It's hard to describe which is the most jaw-dropping surprise in this movie: the Kane-esque gothic expressionism of the cinematography, or the stunning acting performances. Welles plays probably the most romantic leading role of his career as the brooding Rochester, while Fontaine postively glows in an understated turn as the title character. Of particular note are two child actors: Peggy Ann Garner, as the young Jane, who has a brief but dazzling turn to open the picture, and who was better known shortly thereafter for her lead in A Tree Grows in Brooklyn; and the never-yet-equaled Margaret O'Brien, the oscar-winner who played 'Tootie' in 'Meet Me in St. Louis' as Rochester's ward and Jane's charge.
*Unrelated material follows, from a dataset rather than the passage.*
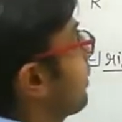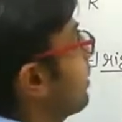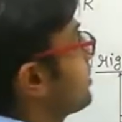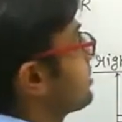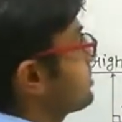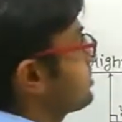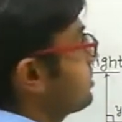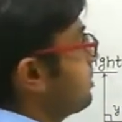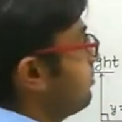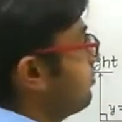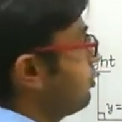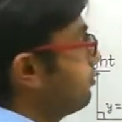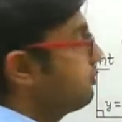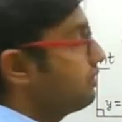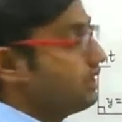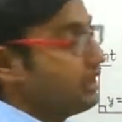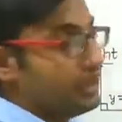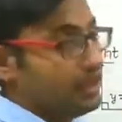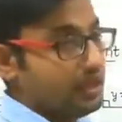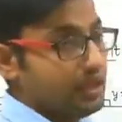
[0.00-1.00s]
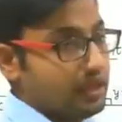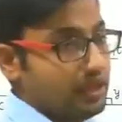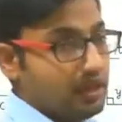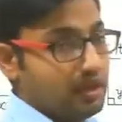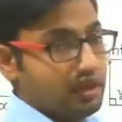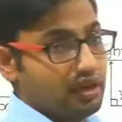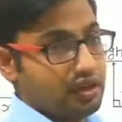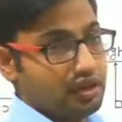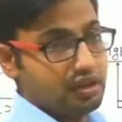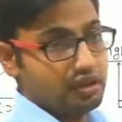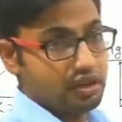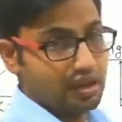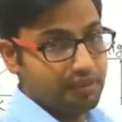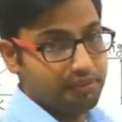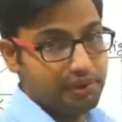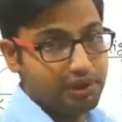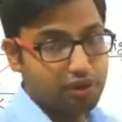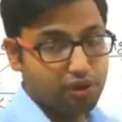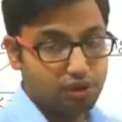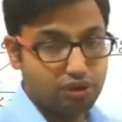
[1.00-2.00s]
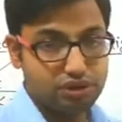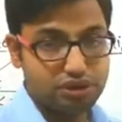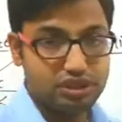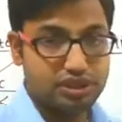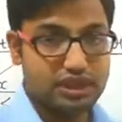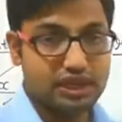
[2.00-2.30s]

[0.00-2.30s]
some of the terminology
Oh, and nearly incidentally, one of Elizabeth Taylor's first performances, as Jane's doomed friend Helen.
One can only speculate how the history of film would've been different had Welles somehow started a trend in Hollywood story-telling like that of this rendition of 'Jane Eyre'. He certainly had enough classics pitched in his early and still hopeful days in Hollywood, and this film, whether or not he deserve direct credit for it, is one of the strongest -- and, despite the pacing, most concise -- retellings of a literary classic in film history. Without too much hyperbole, it's as if Charlotte Brontë were on the level of Shakespeare and Fontaine and Welles forgotten archetypes of deep myth. It's not a stretch to say that this film version is far more accessible to the modern sensibility than the book itself is, without losing the period feel and contemporary feeling of the original text.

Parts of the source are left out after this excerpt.